--- WHAT IS EXPECTED ---
Copy the complete listing word for word, but do not carry over any images.

+-------+

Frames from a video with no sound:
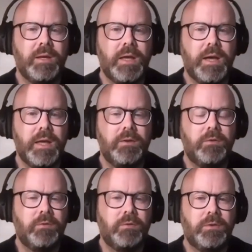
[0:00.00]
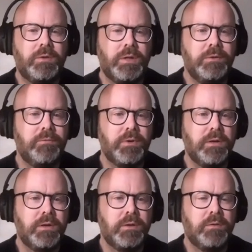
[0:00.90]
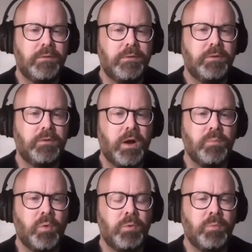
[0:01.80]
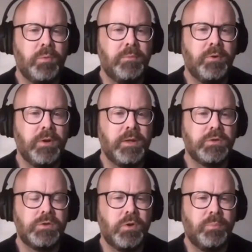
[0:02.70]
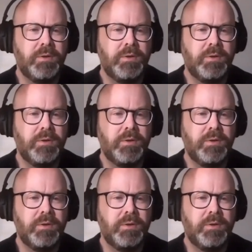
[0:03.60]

and that is the delivery services. Are more and more people going to get their shopping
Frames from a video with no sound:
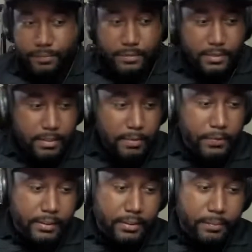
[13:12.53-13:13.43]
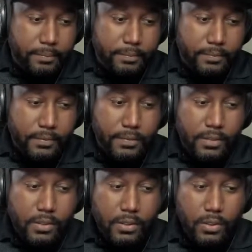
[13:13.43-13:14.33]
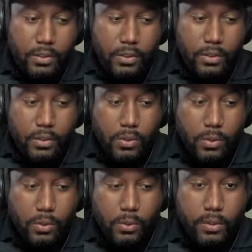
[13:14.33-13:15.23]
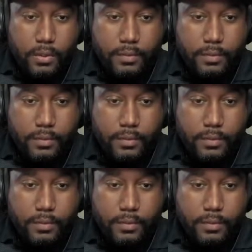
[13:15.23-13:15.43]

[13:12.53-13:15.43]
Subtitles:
Let me fix them. Hold.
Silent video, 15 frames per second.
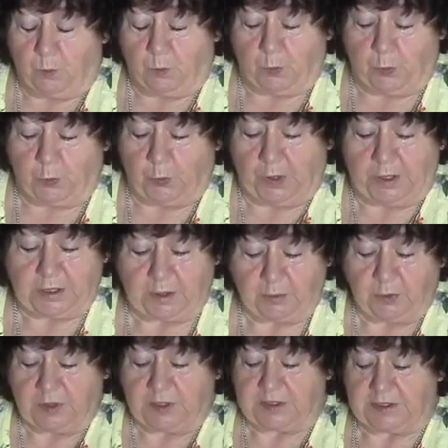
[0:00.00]
But what I
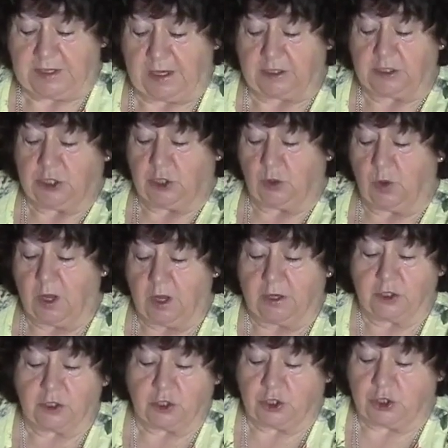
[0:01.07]
would say to you,
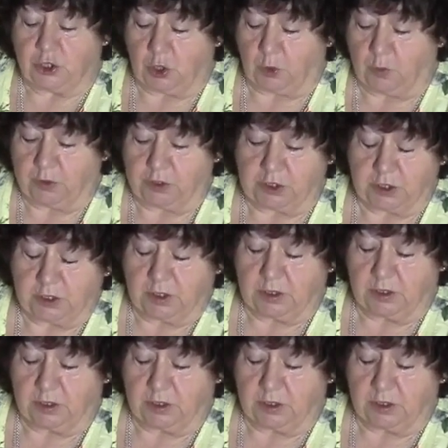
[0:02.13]
don't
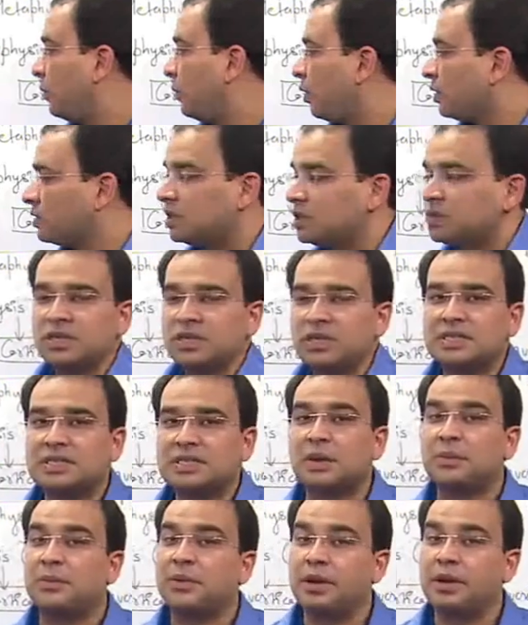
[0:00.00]
process was a
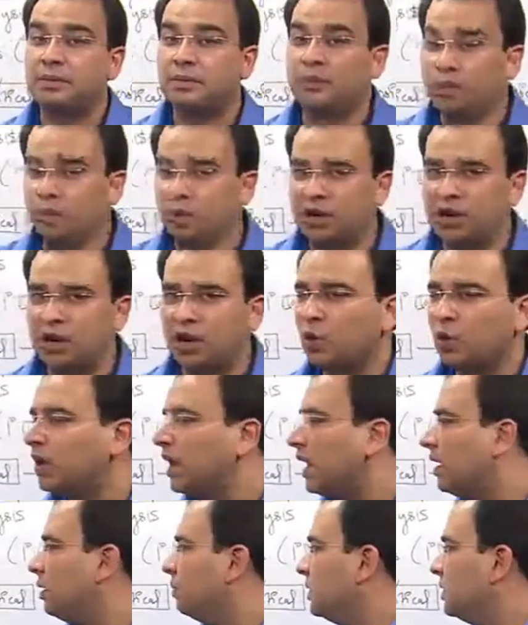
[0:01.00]
separate bone in
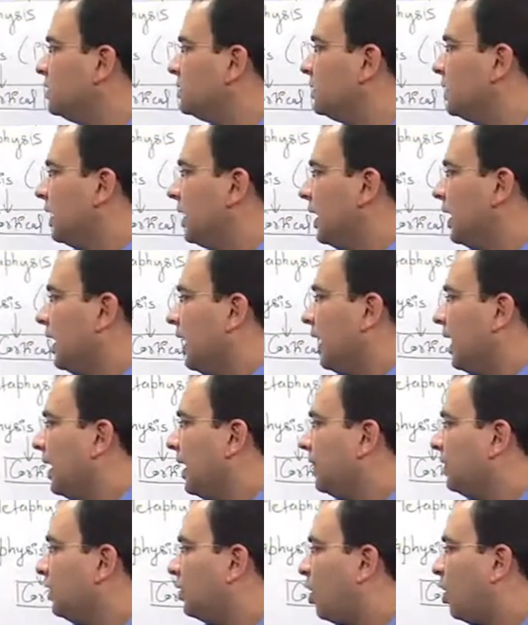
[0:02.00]
lower animals
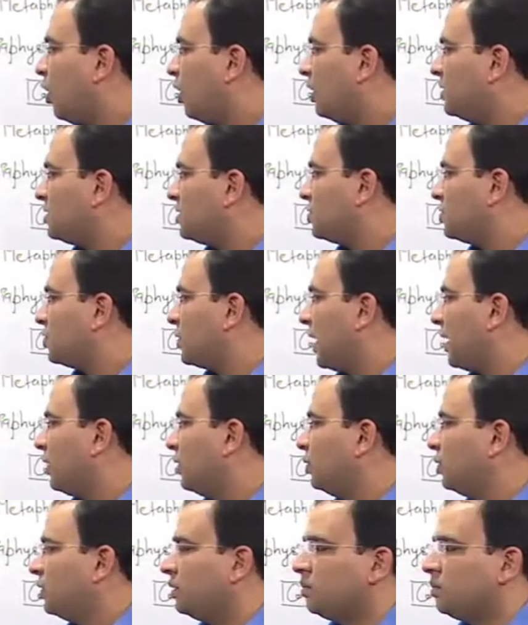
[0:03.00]
and
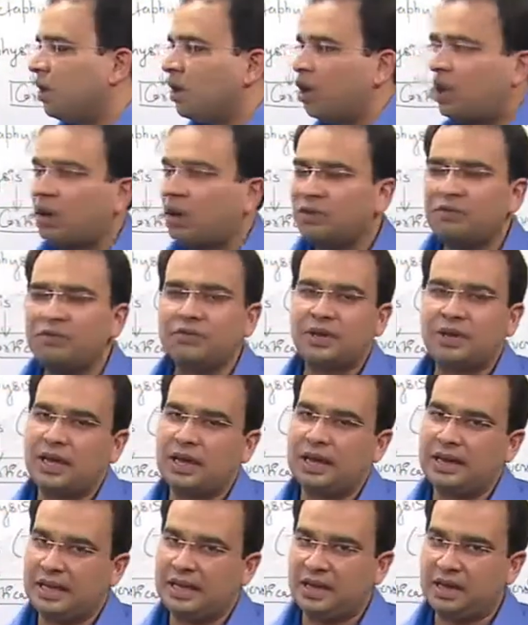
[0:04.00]
ostrigonum of
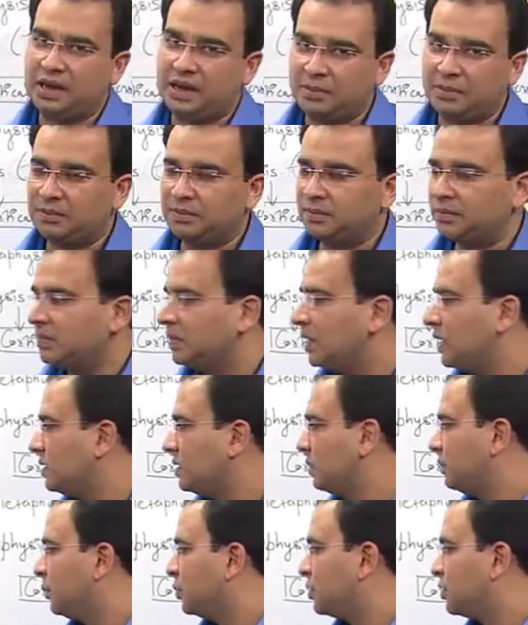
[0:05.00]
calcaneum. There
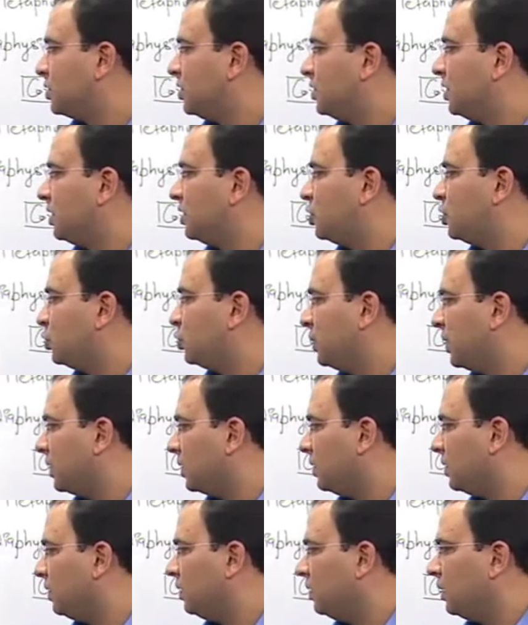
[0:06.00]
is a posterior
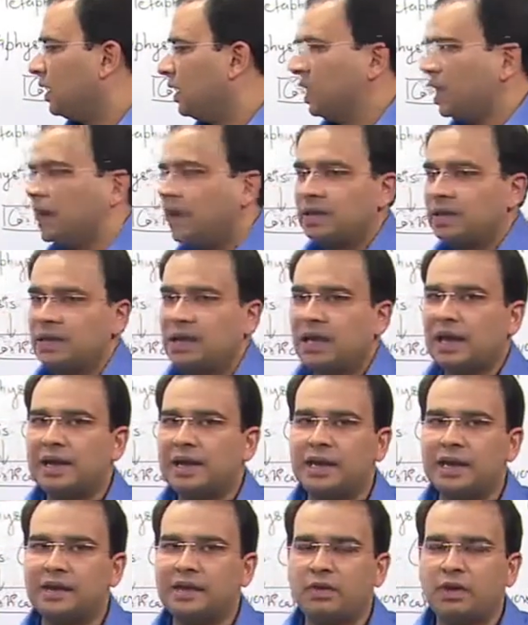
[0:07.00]
tubercle in the
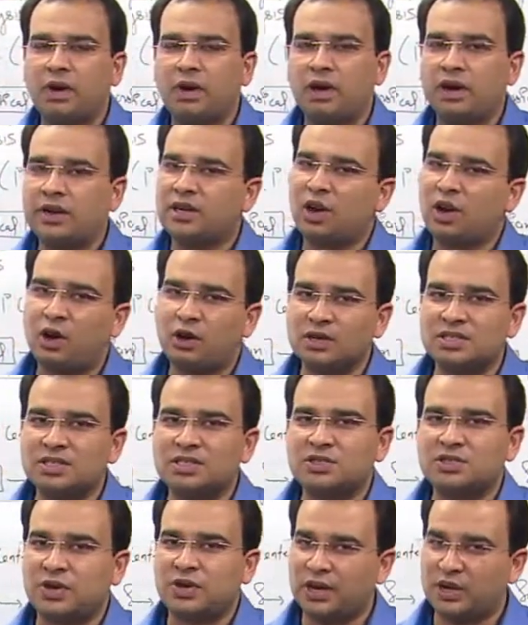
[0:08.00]
calcaneum, we call it
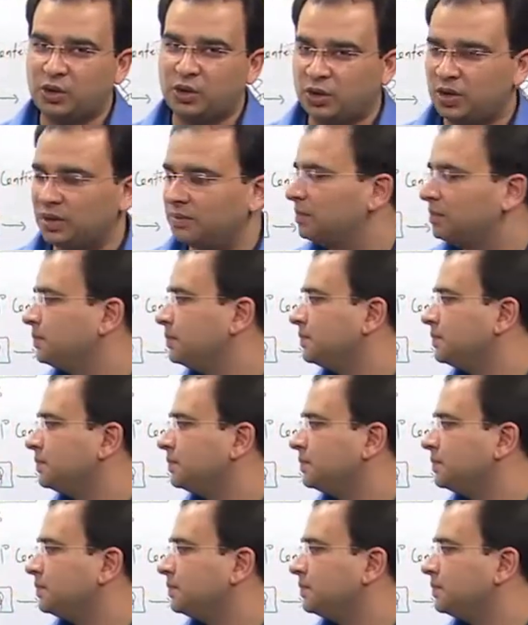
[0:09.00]
ostrigonum.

+-------+

--- EXERCISE ANSWER ---
Frames from a video with no sound:
[0:00.00]
[0:00.90]
[0:01.80]
[0:02.70]
[0:03.60]

and that is the delivery services. Are more and more people going to get their shopping
Frames from a video with no sound:
[13:12.53-13:13.43]
[13:13.43-13:14.33]
[13:14.33-13:15.23]
[13:15.23-13:15.43]

[13:12.53-13:15.43]
Subtitles:
Let me fix them. Hold.
Silent video, 15 frames per second.
[0:00.00]
But what I
[0:01.07]
would say to you,
[0:02.13]
don't
[0:00.00]
process was a
[0:01.00]
separate bone in
[0:02.00]
lower animals
[0:03.00]
and
[0:04.00]
ostrigonum of
[0:05.00]
calcaneum. There
[0:06.00]
is a posterior
[0:07.00]
tubercle in the
[0:08.00]
calcaneum, we call it
[0:09.00]
ostrigonum.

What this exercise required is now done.